## [The problem]
Could you print the stretch of lines below from the one with "(208.10 s to 209.10 s)" through the one with "Transcript: तो दोस्तों", exactly as they stand and without any pictures?

## [Input]
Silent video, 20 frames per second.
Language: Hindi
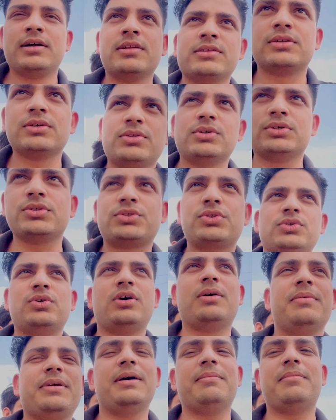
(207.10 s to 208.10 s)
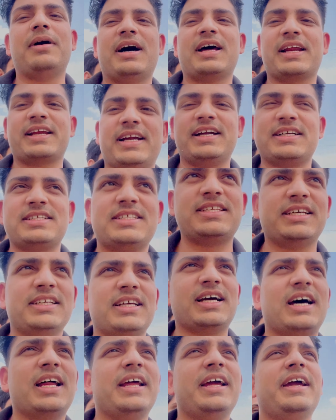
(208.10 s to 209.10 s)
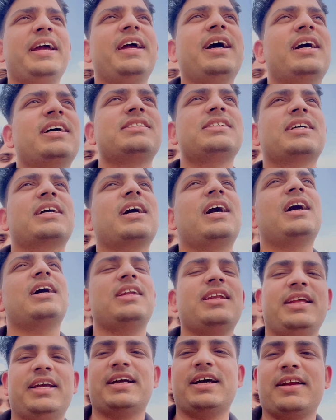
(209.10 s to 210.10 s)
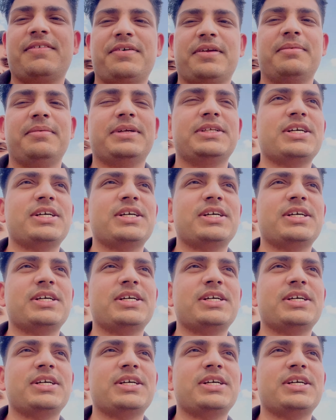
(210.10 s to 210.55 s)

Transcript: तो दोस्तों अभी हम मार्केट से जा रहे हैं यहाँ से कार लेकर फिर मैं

==

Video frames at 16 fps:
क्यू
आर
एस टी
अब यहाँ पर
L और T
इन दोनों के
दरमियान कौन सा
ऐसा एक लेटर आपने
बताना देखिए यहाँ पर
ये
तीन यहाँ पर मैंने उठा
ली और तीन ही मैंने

---

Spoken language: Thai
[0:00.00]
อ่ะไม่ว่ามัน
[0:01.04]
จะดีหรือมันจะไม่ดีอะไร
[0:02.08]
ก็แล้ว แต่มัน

## [Answer to this task]
(208.10 s to 209.10 s)
(209.10 s to 210.10 s)
(210.10 s to 210.55 s)

Transcript: तो दोस्तों अभी हम मार्केट से जा रहे हैं यहाँ से कार लेकर फिर मैं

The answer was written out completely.